Texas Trail Championship Retrospective
The results won’t be final and official until June (and as of this writing aren’t up-to-date), but by my math, I’ve built an insurmountable lead in the Texas Trail Championship, so it’s as good as won. Besides that, I don’t plan to run any more races for the foreseeable future, so it’s as good a time as any to look back on what was a mostly successful season.
The first race was the only one I didn’t win, and also the only one in which I didn’t achieve every goal I set out to do. I figured I wouldn’t win the Bandera 100k, as it always has a competitive field, but I had the goal of finishing in under nine hours, and I finished in 9:19. It was a far-from-perfect race, with wet/muddy conditions, and I took a hard fall that cost me several minutes. Even so, I met most of my goals, most notably beating my previous time at Bandera (9:34). I also placed higher than anyone from Texas; everyone else was from out-of-state and probably was paid to be there.
Rocky Raccoon was the toughest race of the bunch, but not by as much as you might think. Both Bandera and Dos Senderos had more difficult courses; Rocky Raccoon is a cakewalk by comparison, with essentially no hills to speak of. However, there’s no getting around the fact that 100 miles is a long way to run, and as mentioned before, -6 °C (21 °F) is the coldest temperature in which I’ve ever run. That didn’t make it any easier.
I’d also call this one the result I’m most proud of.
Dos Senderos was probably my favorite race, and the one I’m most likely to run again. It helps that it’s close to where I live, enough so I was able to wake up in my own bed and drive to the race. More importantly, it had the most fun course and the best after-party. I also like that it takes place about a week before spring break.
And finally, The Game was the most unique of the bunch. I’d never done a last-runner-standing race (aka “backyard ultra”) before, and it was certainly an interesting experience.

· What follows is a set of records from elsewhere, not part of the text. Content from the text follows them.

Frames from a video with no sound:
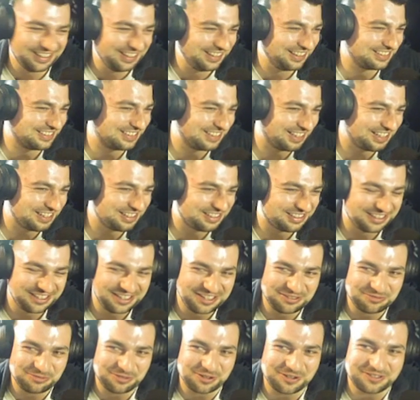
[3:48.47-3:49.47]
Is that a
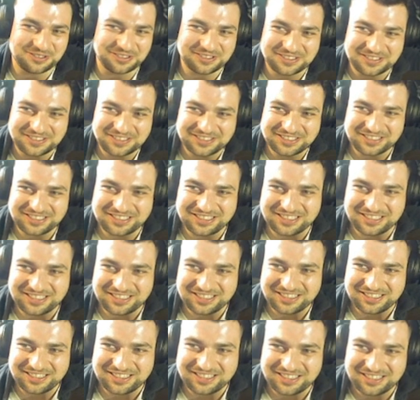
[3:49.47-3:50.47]
third That's one?
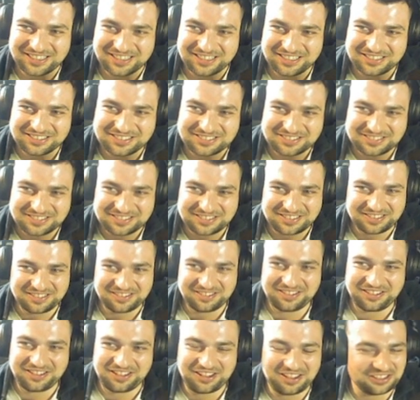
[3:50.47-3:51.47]
That's four
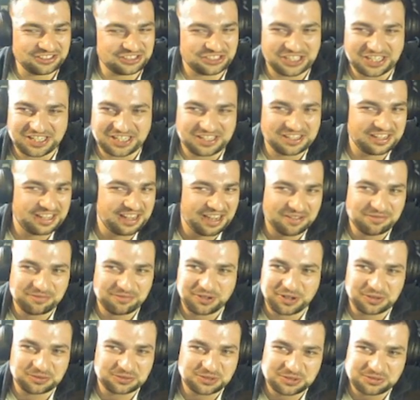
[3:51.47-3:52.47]
Oh, so yeah. you can get
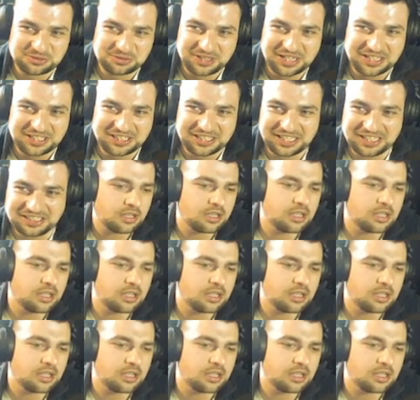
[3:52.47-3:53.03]
involved as well then.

The pace of the race comes to a marathon every 6.5 hours or so - more than twice as slow as my marathon pace - so it’s physically not all that challenging. On top of that, the time in between laps can be spent stretching, sitting, and you can even change clothes and shoes without losing time, like you would in a “normal” race. It’s a cliche, but this race is more mental than physical. Despite being eight hours longer than any other race in the series (or perhaps because of that), it was by far the easiest.

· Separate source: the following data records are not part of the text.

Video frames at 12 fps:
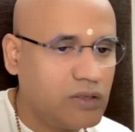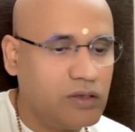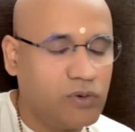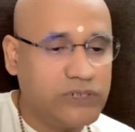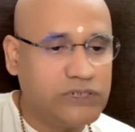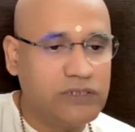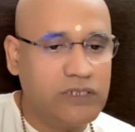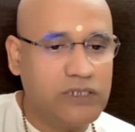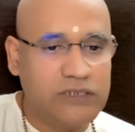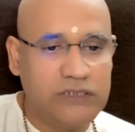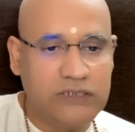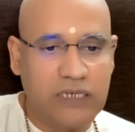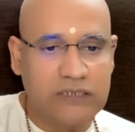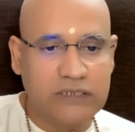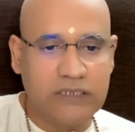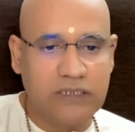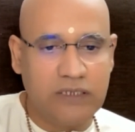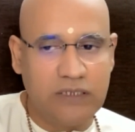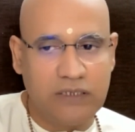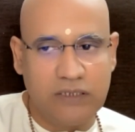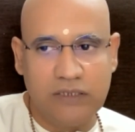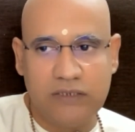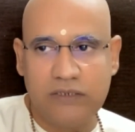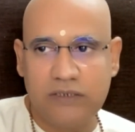The question that she is asking
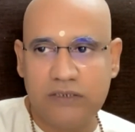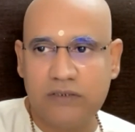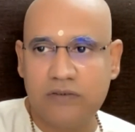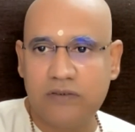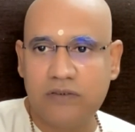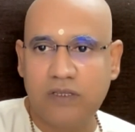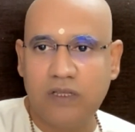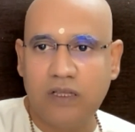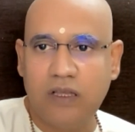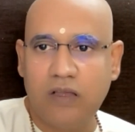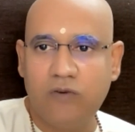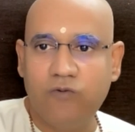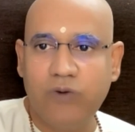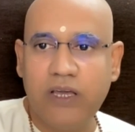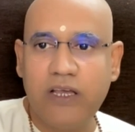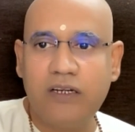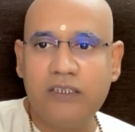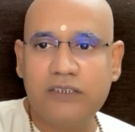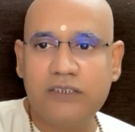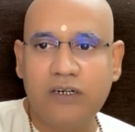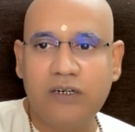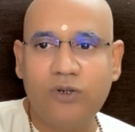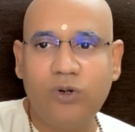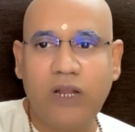is, where does
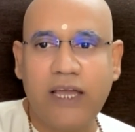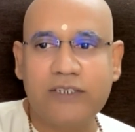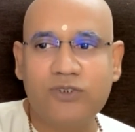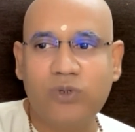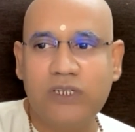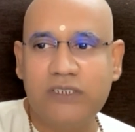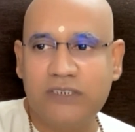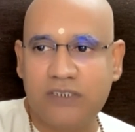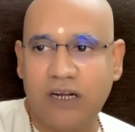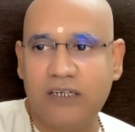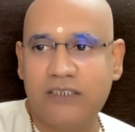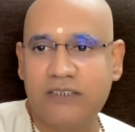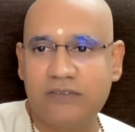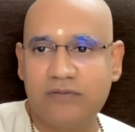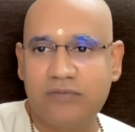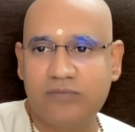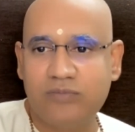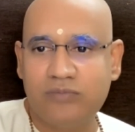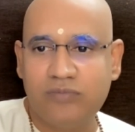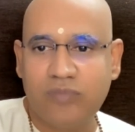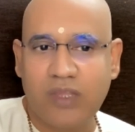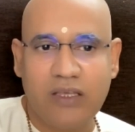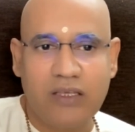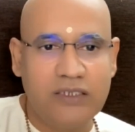control actually starts?
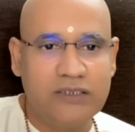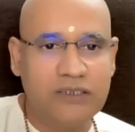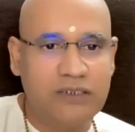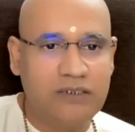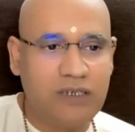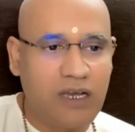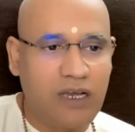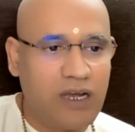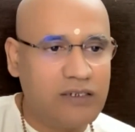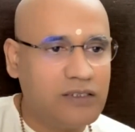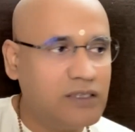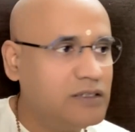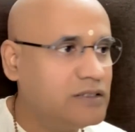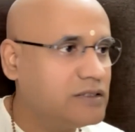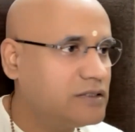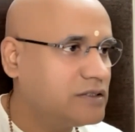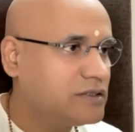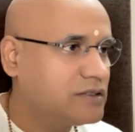Is it at the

That said, I’m not coming back unless the course is moved to somewhere else (preferably somewhere with a trail) and the website becomes much better maintained.

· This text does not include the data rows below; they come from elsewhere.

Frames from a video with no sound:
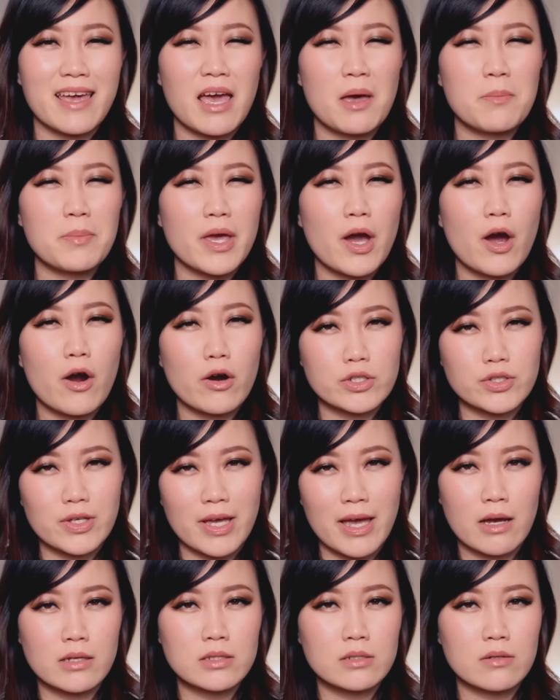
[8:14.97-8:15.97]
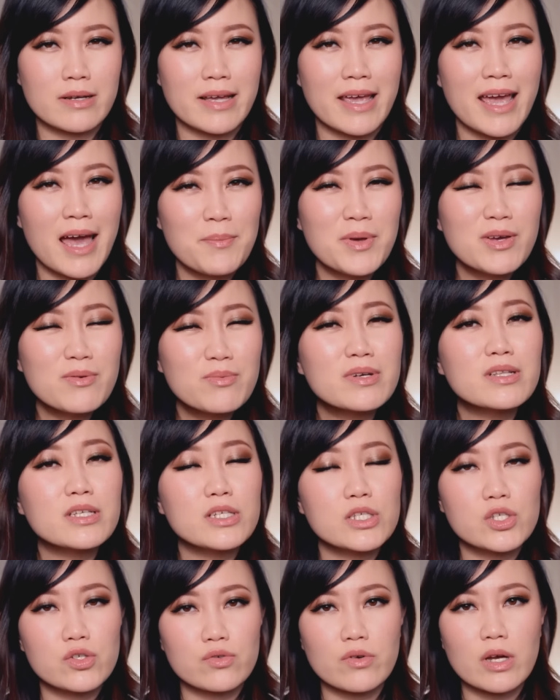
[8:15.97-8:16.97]
can be hard to handle and can be
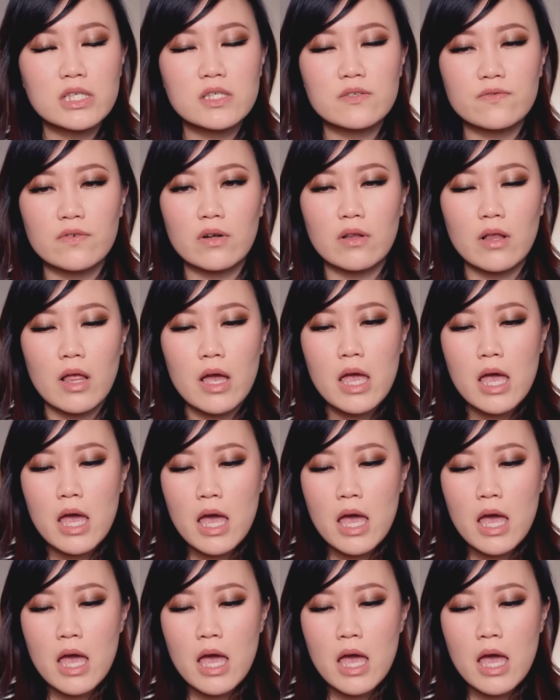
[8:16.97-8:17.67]
really stressful.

Will I do the race series again? Probably not. It’s not because I don’t like doing the races - they’re a lot of fun! It’s not even because I don’t like the training; I like to run. It’s because the training necessary to properly prepare for races like these is time-consuming. I already work a job that’s time-consuming, and I have other personal projects I’d like to work on, like arranging music and writing websites and apps. Some of those might even pay off. Speaking of which…
I’ve begun to feel unappreciated, perhaps even disrespected, as a runner. One begins to wonder how many races you have to win before someone notices. I don't run in order to obtain a tangible reward, but when you put this much time and effort into something and it never leads to anything, you get frustrated. You'd think someone would want to be represented by the currently-most-decorated ultramarathoner in Texas.
Maybe the problem is I haven’t reached out enough, but I don’t know how. You can’t go to Nike’s website, visit the “Contact Us” page, and find the email address of the guy who hands out sponsorships. How does one get in touch with that person, or even find out who they are?
I’ve already tried asking both my principal and the district’s athletic director about coaching cross country, and every time, I’ve gotten a “Maybe” with no follow-up. Much like sponsorships, maybe I should make a stronger effort to reach out and find the right people.
In the meantime, it's on to the next thing: Hiking the northern half of the PCT this summer. After that, I'm not sure. The next several summers, I'd like to hike the CDT (probably split across three summers), bike the Pony Express, and eventually, bike all 17 EuroVelo routes. That last one will take a decade or more, but to the best of my knowledge, I'd be the first person to do all of them.
As far as my next during-the-school-year goal (aka the "offseason"), I'm thinking of giving up ultras for a while and "only" doing marathons. In particular, it'd be cool to do a marathon in each of Texas's six major cities: Houston, Dallas, San Antonio, Austin, Fort Worth, and El Paso, all in one running season. And I'll run them. In three hours or less. None of that "I 'ran a marathon' in all 50 states by walking each one in 6+ hours." This sounds like the kind of thing that would be perfect for a sponsor to get behind, if only I knew how to hook it up. It might depend on that.